# Advice About Space



## shane86 (Nov 29, 2014)

Hello everyone, 
I am currently going through a convoluted form of separation. I am staying on the 3rd floor in a friends apartment while my wife and son live on the 1st floor. We still live in the same multi family home so that we can easily tend to our son who is 16m. My wife is dealing with a serious case of "i love you but i'm not in love with you". Leading up to this, i was oblivious to the fact that she felt like I was treating her in a way that was less than acceptable to her. I have been the primary source of income for our family for the last 15 months or so and I have been working a ton. Over the course of the last 3 months or so, she has been "testing me" by acting noticeably more upset than normal as she put it to a friend. Now as a man, I am no mind reader and respond much better with direct communication not through body language. I didn't pay much attention to her in regards to how she felt and didn't listen very well. I accept full responsibility for the things that she said I have done and the way that she said that I treated her. 

That being said, I know that their are 2 sides to this story and she did things as well. We are now past the point of pointing out each others flaws and what we did wrong. I'm pointed in the direction of reconciliation and restoration while shes point in the direction of... well... I'm not sure, Space?

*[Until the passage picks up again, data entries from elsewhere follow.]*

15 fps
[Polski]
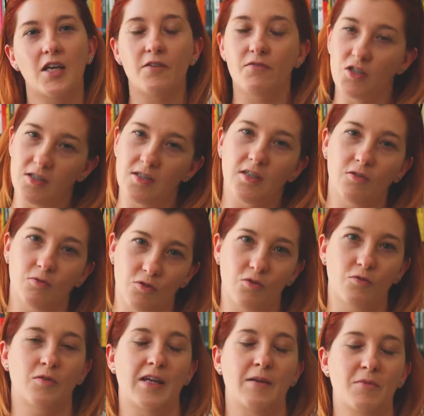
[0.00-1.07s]
i wszyscy,
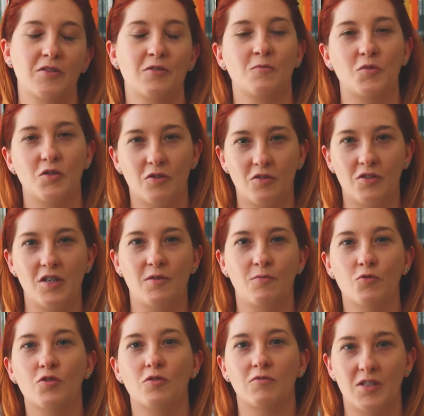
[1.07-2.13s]
którzy tutaj będą przychodzili,
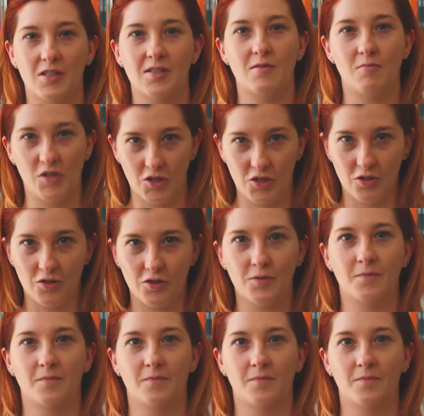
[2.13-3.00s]
muszą się z tym liczyć.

She's been asking for space and to be honest I'm not sure what constitutes space to a woman. To me it's when you have absolutely no contact with someone whatsoever. I have asked her what she would consider as space with no real direction. I even got her a really nice hotel room for the weekend in the city where she is right now, but does this constitute as space? I'm trying to detach but its hard when you have so many questions. Each day has been better and better in regards to me asking her questions about us. The past 2 days I haven't said anything about us.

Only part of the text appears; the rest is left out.